Can’t pick between Reels vs. TikTok? Why not both?
Both TikTok’s rapid growth and the popularity of Reels signal the importance of short-form video moving forward.
While competition is fierce in industries such as fashion and beauty, there are so many opportunities when it comes to short-form branded videos.
Whether you stick to one platform or go with both, you need to brainstorm how to tie your social video campaigns to actual business goals.
If you haven’t already, make sure to read our guide to building a social media marketing strategy that does exactly that.
According to data, while TikTok is the most successful platform in attracting people to engage with the videos posted, Instagram Reels record the highest average watch rate. Compared to TikTok, which overall registers a watch rate of 9.06% on average, Instagram Reels score an average watch rate of 13.08%.Is it better to post on Instagram reels or TikTok? ›
Both apps have their own advantages, so it's up to you to decide which one is best for you. If you're looking for a video content app with a large user base and lots of content, go with TikTok. But if you want something more community-based and feature-packed, then Reels might be the right choice.Are shorter Instagram reels better? ›
Shorter content works well if you want to increase the views. Post a Reel of 3-10 seconds.Are short videos good for TikTok? ›
With this being said, the consensus is still that shorter videos perform better on TikTok. Not only is the platform still known for short-form content, but you don't want people to be scrolling past your videos without finishing them, meaning it is probably best to stick to shorter TikToks.Do TikTok or reels get more views? ›
According to data, while TikTok is the most successful platform in attracting people to engage with the videos posted, Instagram Reels record the highest average watch rate. Compared to TikTok, which overall registers a watch rate of 9.06% on average, Instagram Reels score an average watch rate of 13.08%.Do Instagram videos or reels get more views? ›
More Future Followers – Viral reels can get featured on the Explore page, which is where 50% of Instagram users go to discover new content monthly. More Engagement – Instagram reels get 67% more engagement than standard Instagram videos.What length of reels perform best? ›
However, a good rule of thumb when it comes to the ideal Instagram Reel length is roughly 7 to 15 seconds. As we mentioned previously, Instagram Reels were created in response to the boom in short-form video content, which predominantly stemmed from TikTok.Are shorter videos better on Instagram? ›
According to a study by Brid.TV, organic video posts have around 40% more comments and likes than organic images. So, posting short videos is the way to go if you want to boost your engagement on Instagram.

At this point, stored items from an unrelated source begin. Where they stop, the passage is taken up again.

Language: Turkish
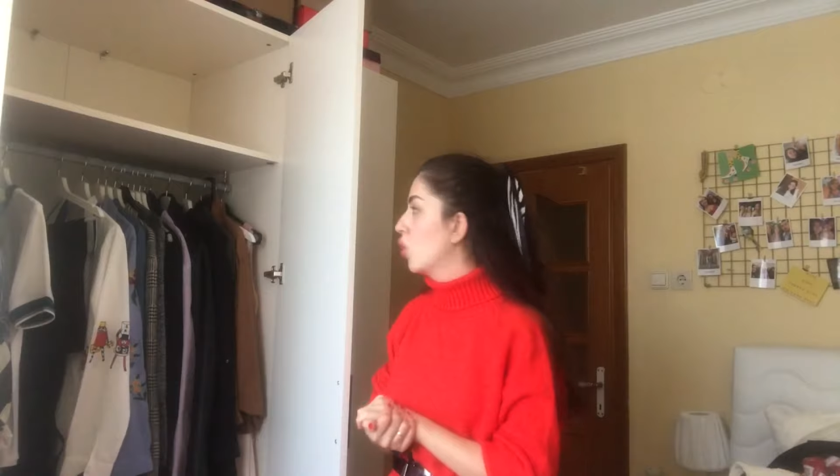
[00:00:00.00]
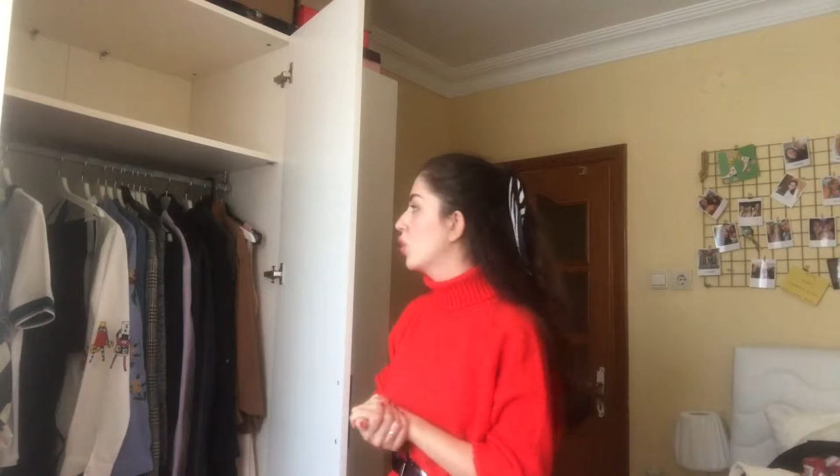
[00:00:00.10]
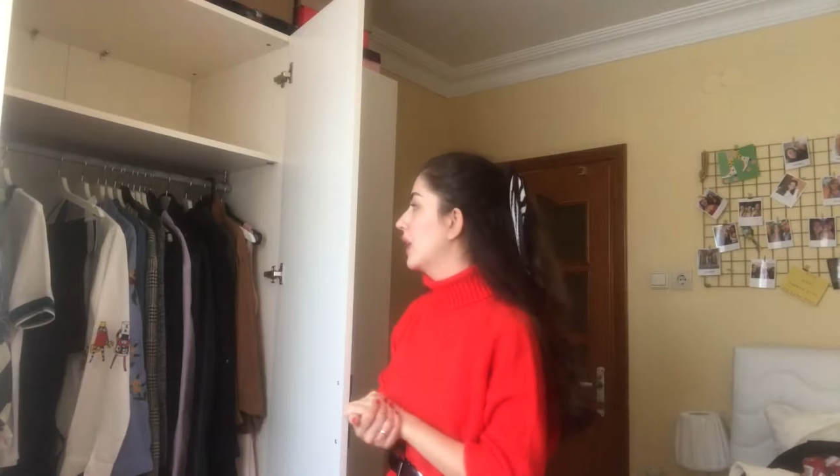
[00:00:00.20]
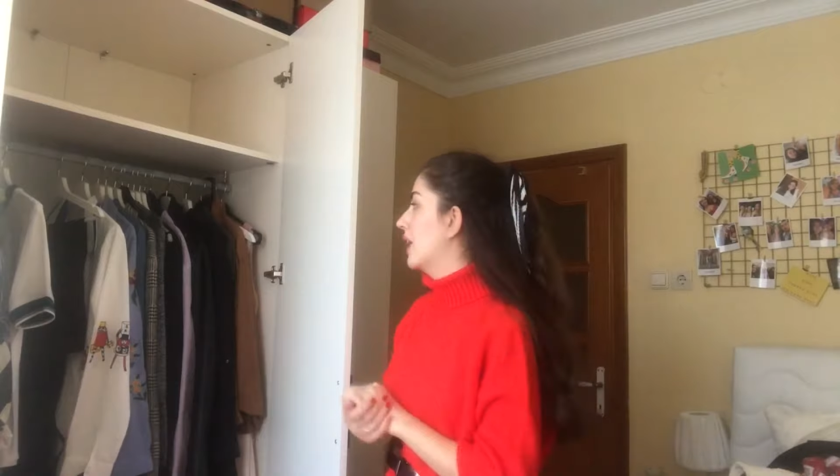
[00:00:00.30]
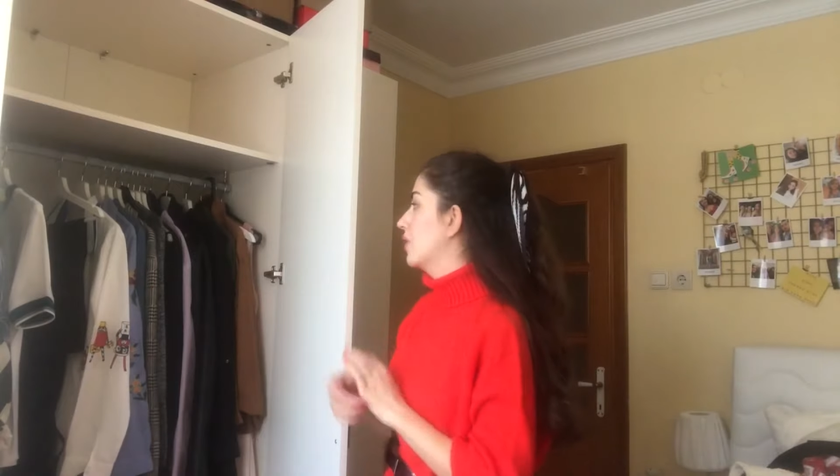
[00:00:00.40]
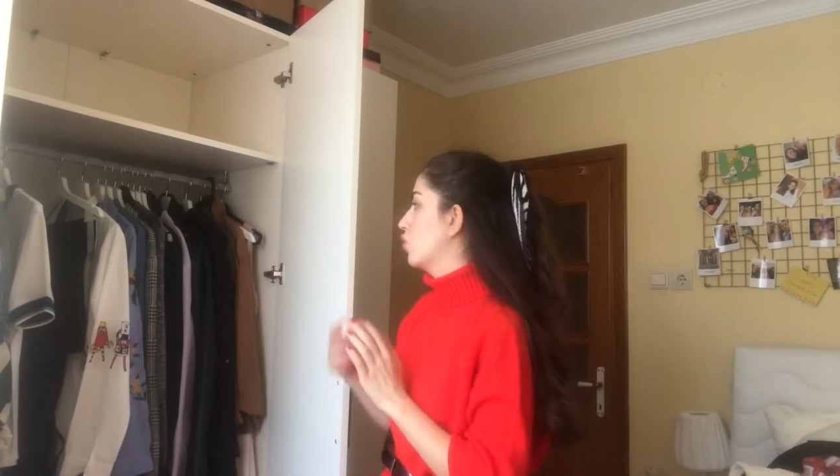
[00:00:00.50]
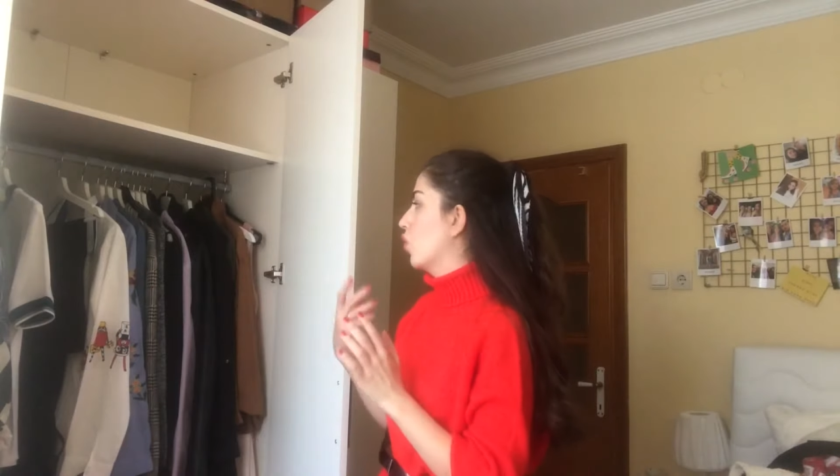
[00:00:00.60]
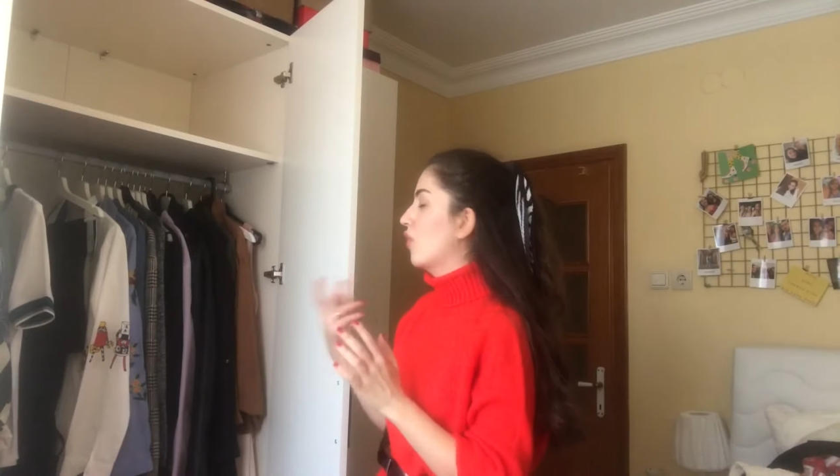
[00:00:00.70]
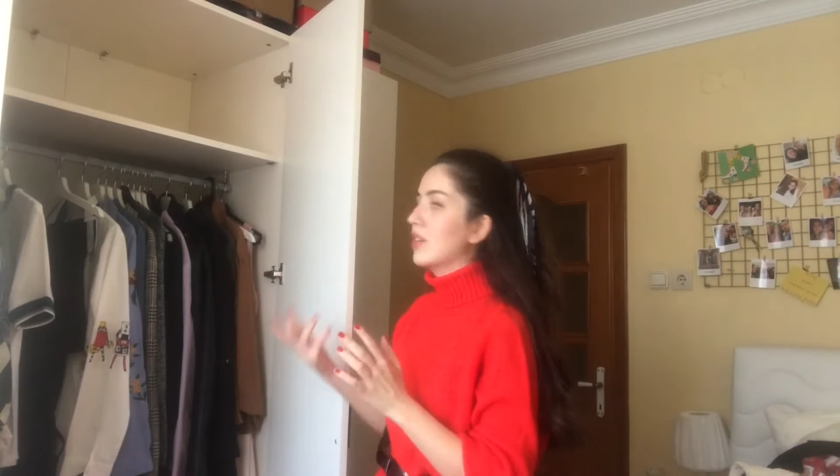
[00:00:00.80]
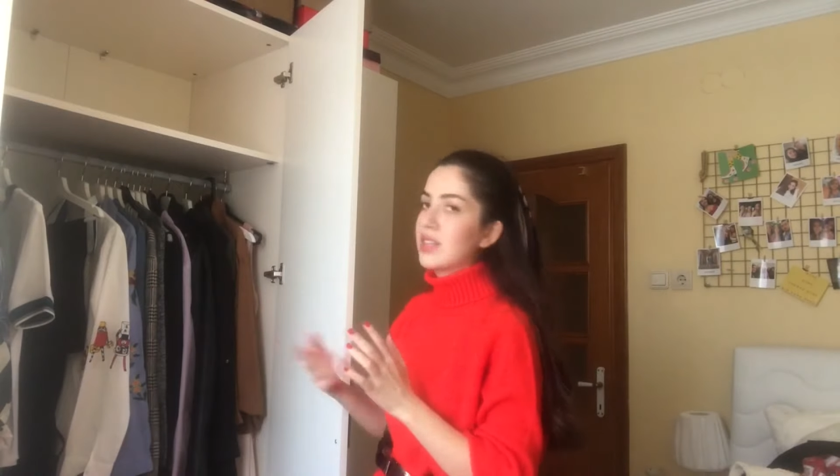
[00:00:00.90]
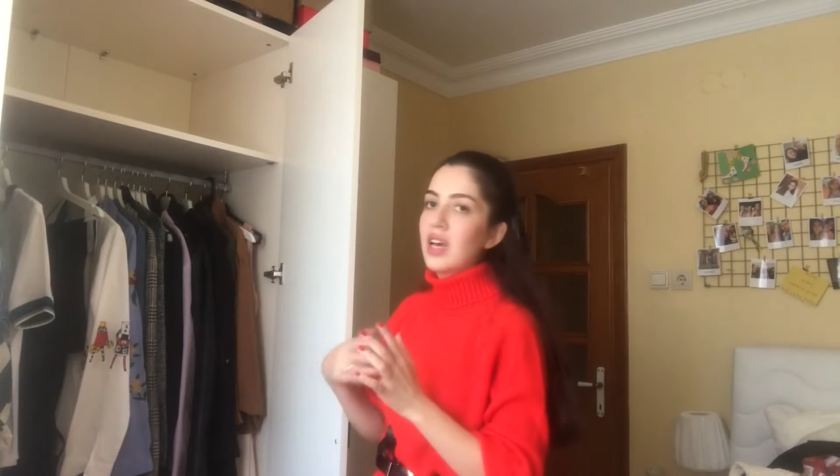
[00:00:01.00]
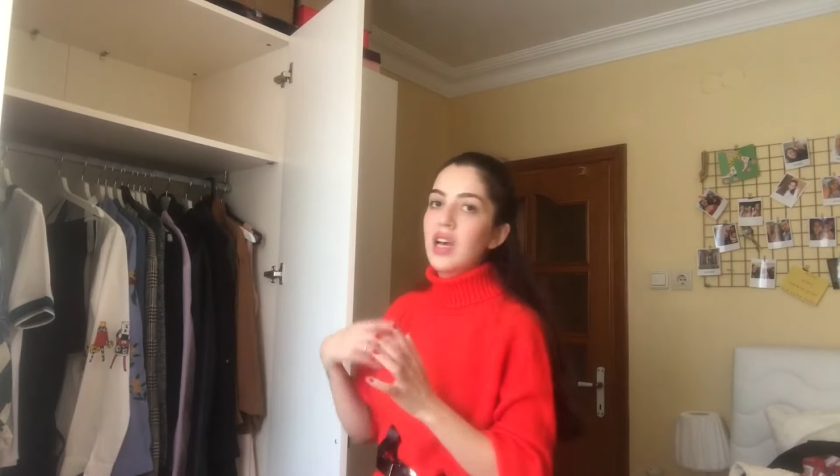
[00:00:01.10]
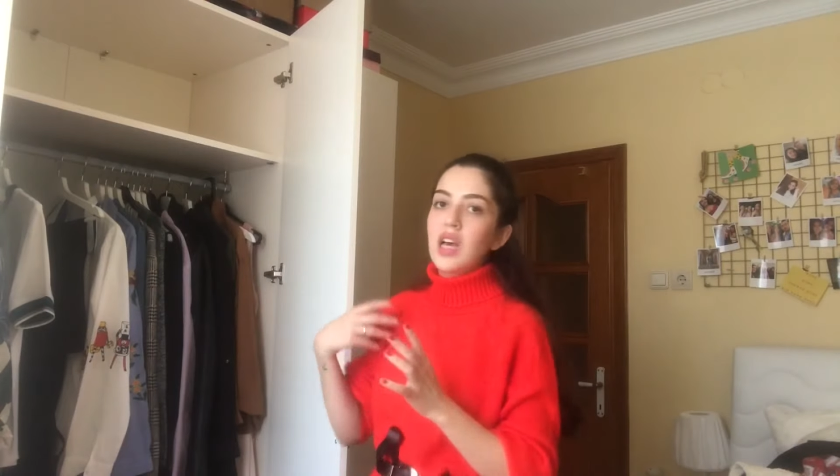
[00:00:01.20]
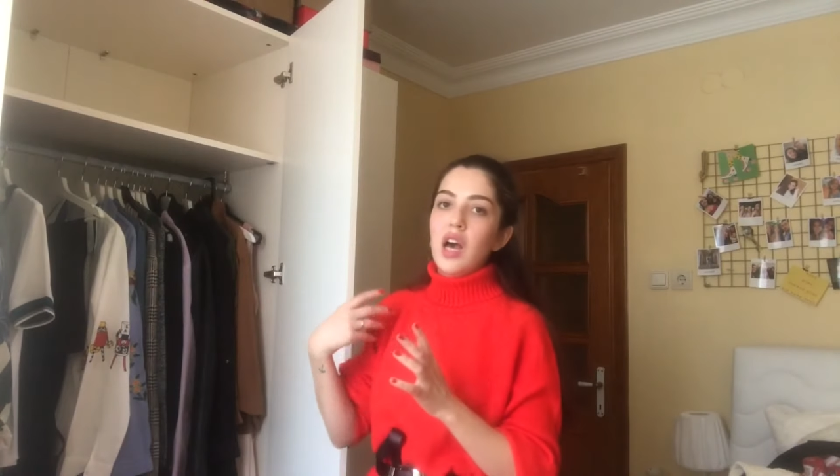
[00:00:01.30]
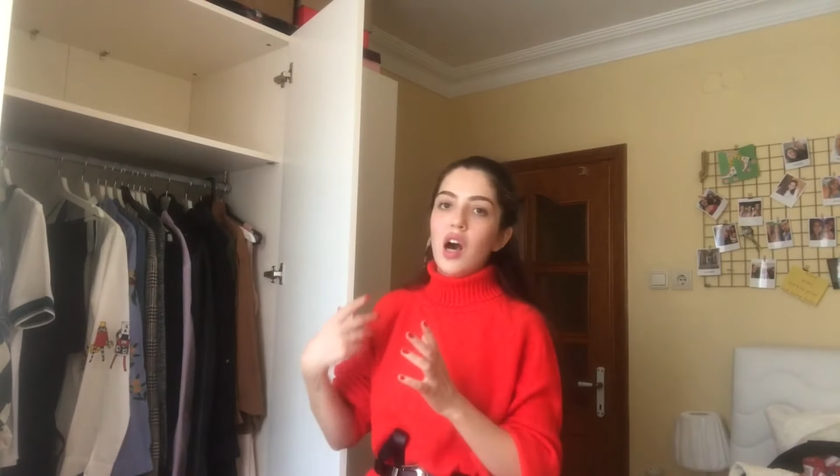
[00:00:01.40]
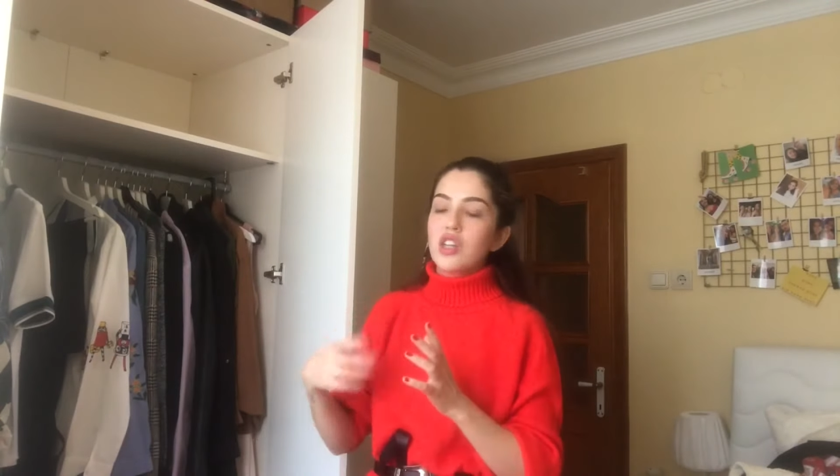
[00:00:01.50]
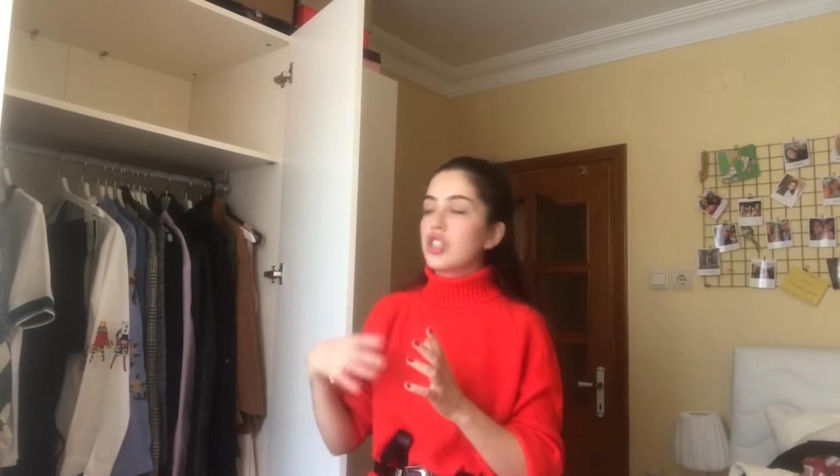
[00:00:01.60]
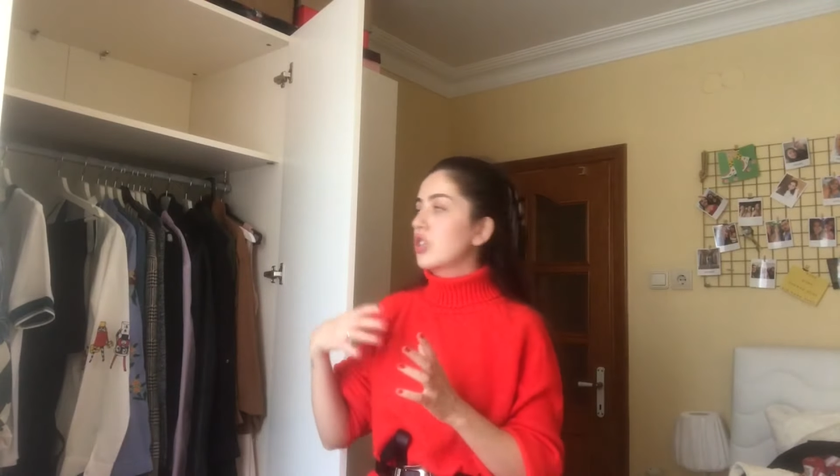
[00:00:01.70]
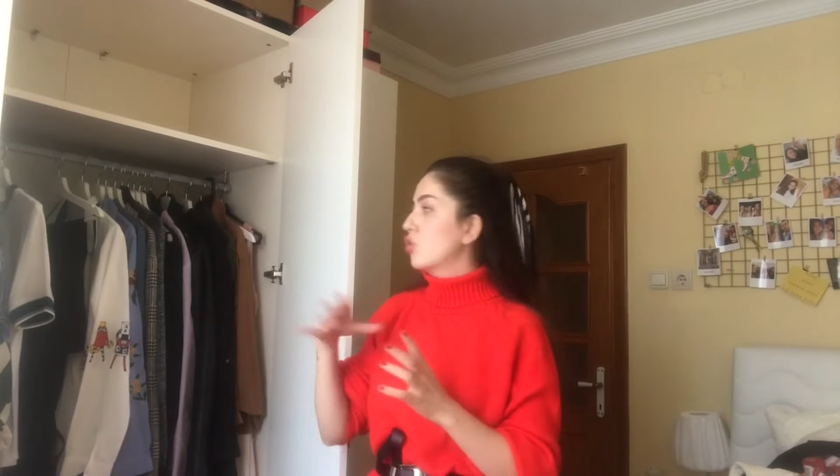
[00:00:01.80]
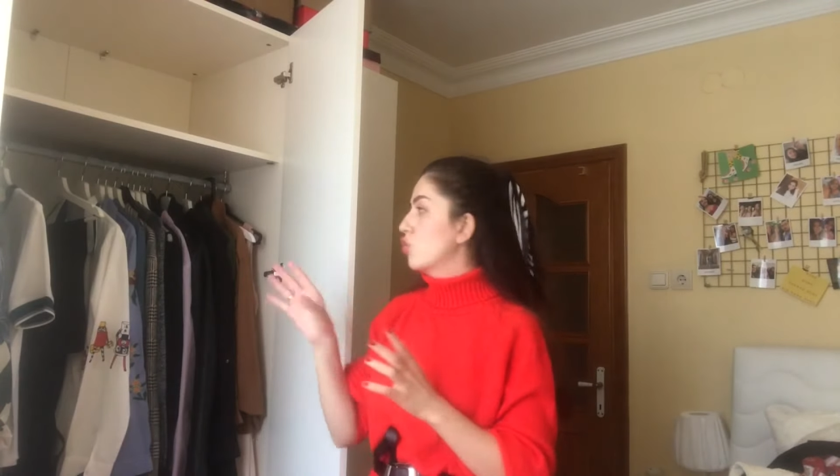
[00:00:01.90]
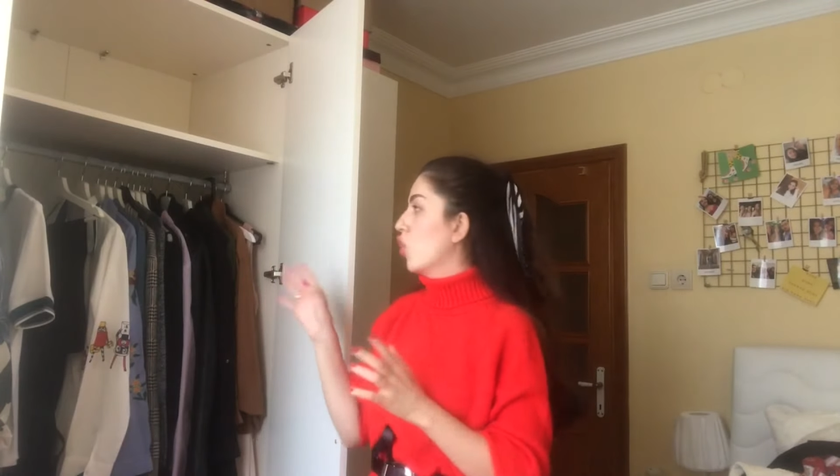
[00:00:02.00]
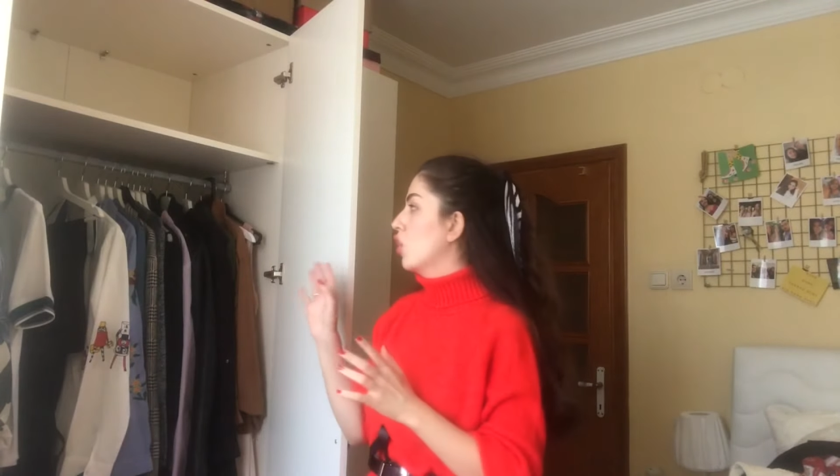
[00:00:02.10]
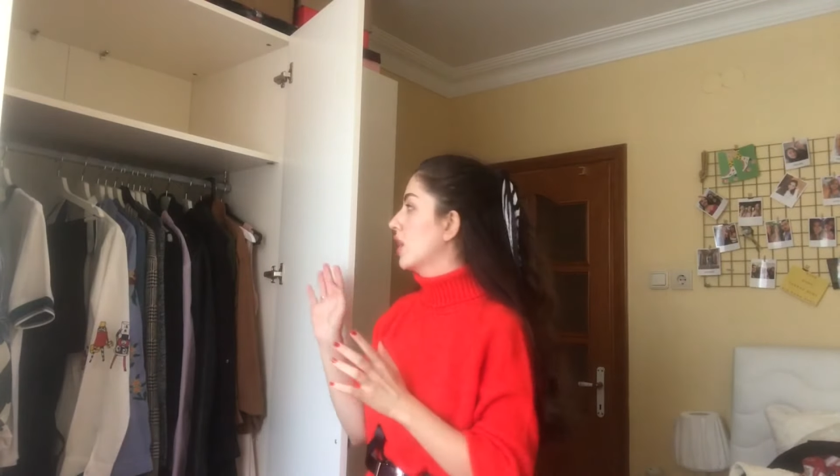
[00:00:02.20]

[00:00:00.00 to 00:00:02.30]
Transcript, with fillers: Yani çok fazla aşırı tişörtle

Like its competitor TikTok, the Reels feature is great for getting your content in front of a new audience. High-performing Reels content can help you attract new followers and even bring in new customers if you're posting from a business profile.Should I post the same content on TikTok and Instagram reels? ›
Should I post the same content on TikTok and Instagram reels? You can post similar content on both TikTok and Instagram Reels. However, it's best to not post the exact same content on both platforms. You can repurpose content to make it more suitable for the platform you plan to post to.
Instagram wants quality Reels to be seen
The more people you reach with your Reels, the higher your chances that follower count and engagement rate will grow. While Reels may get more reach than other formats on the platform, Instagram's algorithm still prioritizes Reels that check certain boxes.
Currently, thousands of Reels are published daily so, to go viral, content must be really compelling. In order to stand out, add a personal touch that makes your Reels unique and original. The first few seconds of the video are key to capturing the audience's attention so make them stand out from the beginning.